About this task = Could the data below be printed out exactly, with the pictures left out?

--- Material for this task ---

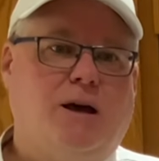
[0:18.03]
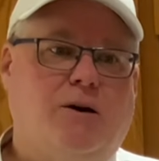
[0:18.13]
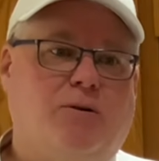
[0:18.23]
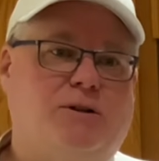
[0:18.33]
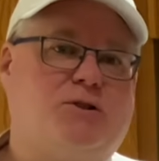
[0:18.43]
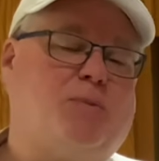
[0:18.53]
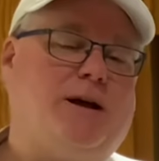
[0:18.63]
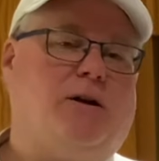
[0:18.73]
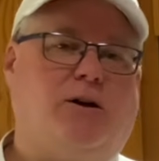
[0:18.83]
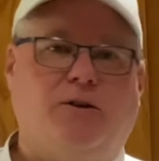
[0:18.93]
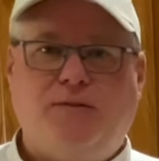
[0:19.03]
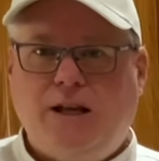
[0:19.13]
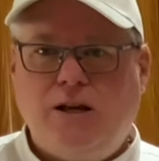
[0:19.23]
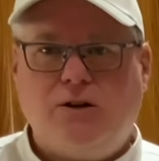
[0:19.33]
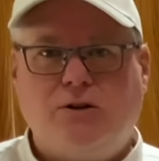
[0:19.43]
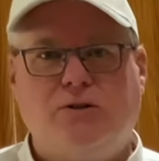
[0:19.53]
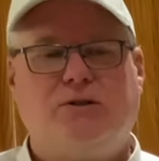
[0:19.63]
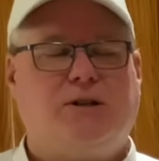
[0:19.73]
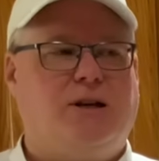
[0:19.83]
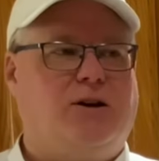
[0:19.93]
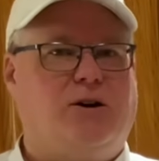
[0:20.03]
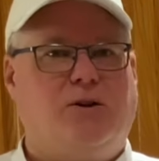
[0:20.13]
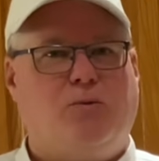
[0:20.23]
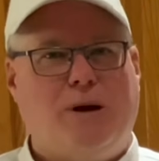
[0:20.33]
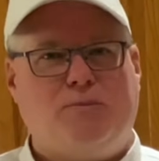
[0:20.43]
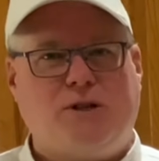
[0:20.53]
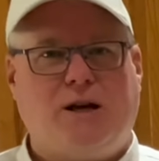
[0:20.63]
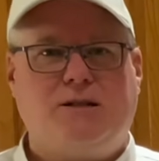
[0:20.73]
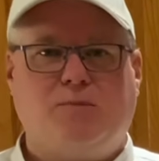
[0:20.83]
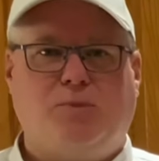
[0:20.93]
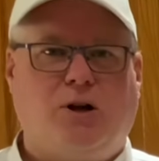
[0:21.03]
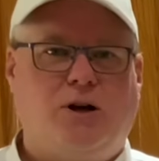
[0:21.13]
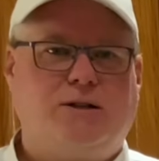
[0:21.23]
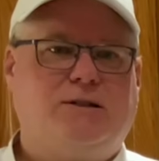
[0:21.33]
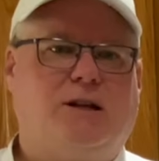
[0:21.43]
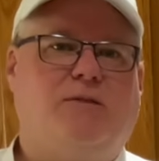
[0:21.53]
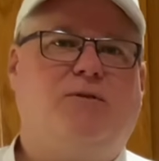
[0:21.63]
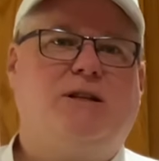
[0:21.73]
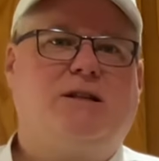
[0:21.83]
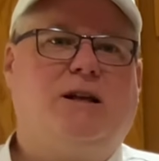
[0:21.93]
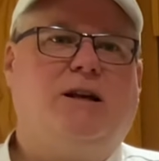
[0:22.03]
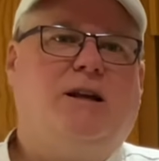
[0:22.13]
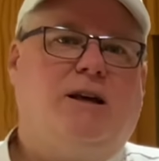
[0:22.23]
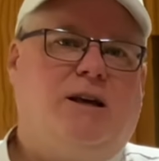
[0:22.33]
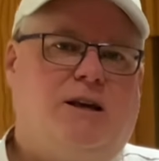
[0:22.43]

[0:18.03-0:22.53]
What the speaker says: Well, despite all the videos and all the websites and blogs that I visited,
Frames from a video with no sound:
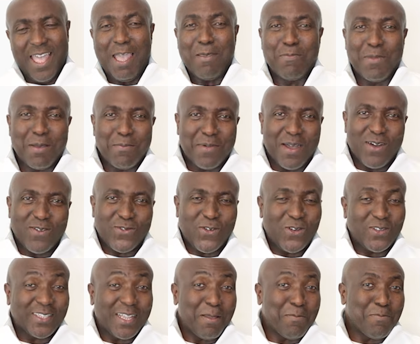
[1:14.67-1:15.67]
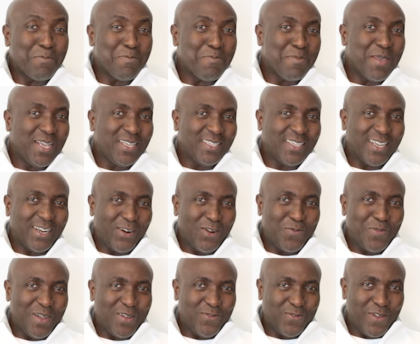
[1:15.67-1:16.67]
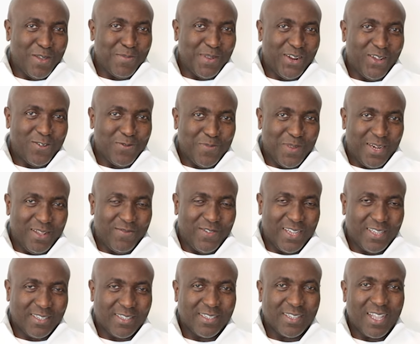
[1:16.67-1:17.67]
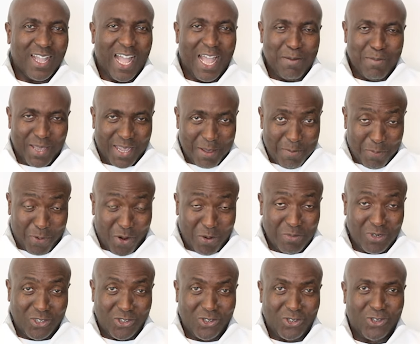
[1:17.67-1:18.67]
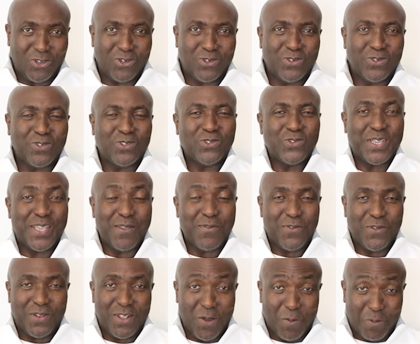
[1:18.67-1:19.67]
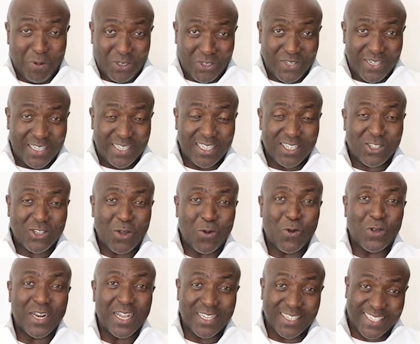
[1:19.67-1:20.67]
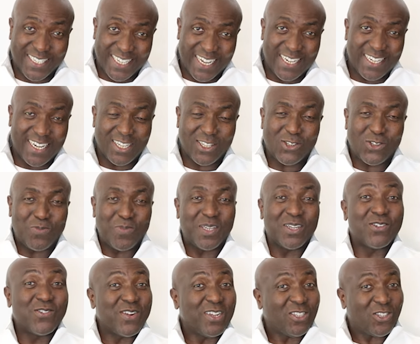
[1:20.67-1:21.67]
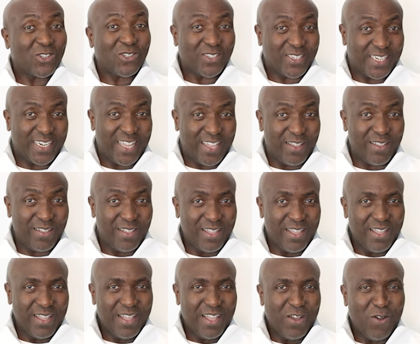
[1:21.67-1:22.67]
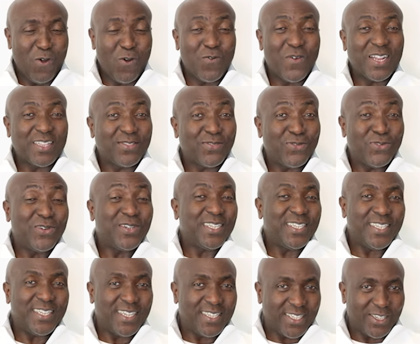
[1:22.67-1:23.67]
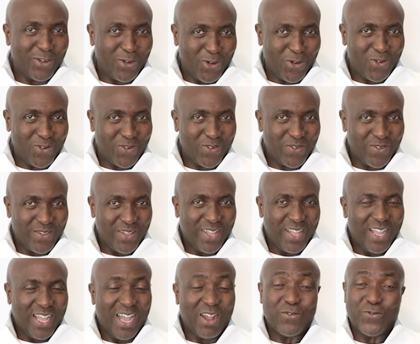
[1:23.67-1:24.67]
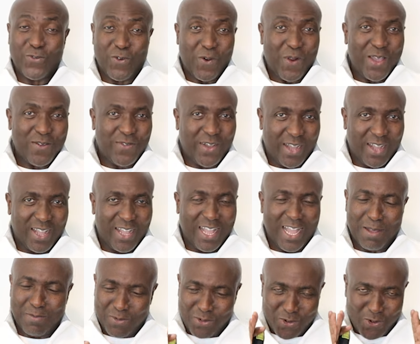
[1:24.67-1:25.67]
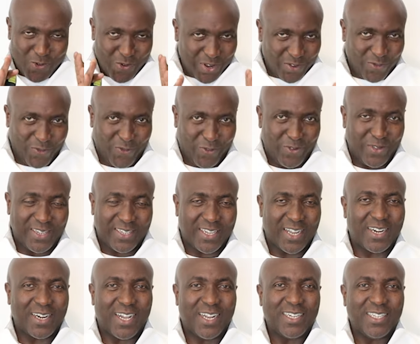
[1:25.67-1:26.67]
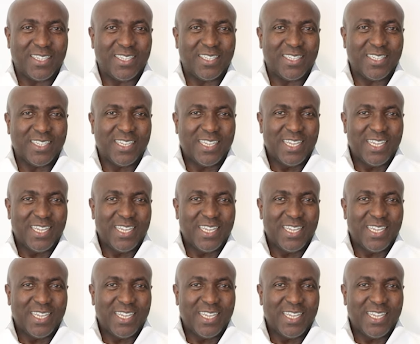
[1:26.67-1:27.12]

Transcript: a member of God's amazing global family of believers. I make a promise to you to give you the opportunity someone extended to me graciously over 30 years ago. And forever, I'm grateful eternally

---

Result for this task =
[0:18.03]
[0:18.13]
[0:18.23]
[0:18.33]
[0:18.43]
[0:18.53]
[0:18.63]
[0:18.73]
[0:18.83]
[0:18.93]
[0:19.03]
[0:19.13]
[0:19.23]
[0:19.33]
[0:19.43]
[0:19.53]
[0:19.63]
[0:19.73]
[0:19.83]
[0:19.93]
[0:20.03]
[0:20.13]
[0:20.23]
[0:20.33]
[0:20.43]
[0:20.53]
[0:20.63]
[0:20.73]
[0:20.83]
[0:20.93]
[0:21.03]
[0:21.13]
[0:21.23]
[0:21.33]
[0:21.43]
[0:21.53]
[0:21.63]
[0:21.73]
[0:21.83]
[0:21.93]
[0:22.03]
[0:22.13]
[0:22.23]
[0:22.33]
[0:22.43]

[0:18.03-0:22.53]
What the speaker says: Well, despite all the videos and all the websites and blogs that I visited,
Frames from a video with no sound:
[1:14.67-1:15.67]
[1:15.67-1:16.67]
[1:16.67-1:17.67]
[1:17.67-1:18.67]
[1:18.67-1:19.67]
[1:19.67-1:20.67]
[1:20.67-1:21.67]
[1:21.67-1:22.67]
[1:22.67-1:23.67]
[1:23.67-1:24.67]
[1:24.67-1:25.67]
[1:25.67-1:26.67]
[1:26.67-1:27.12]

Transcript: a member of God's amazing global family of believers. I make a promise to you to give you the opportunity someone extended to me graciously over 30 years ago. And forever, I'm grateful eternally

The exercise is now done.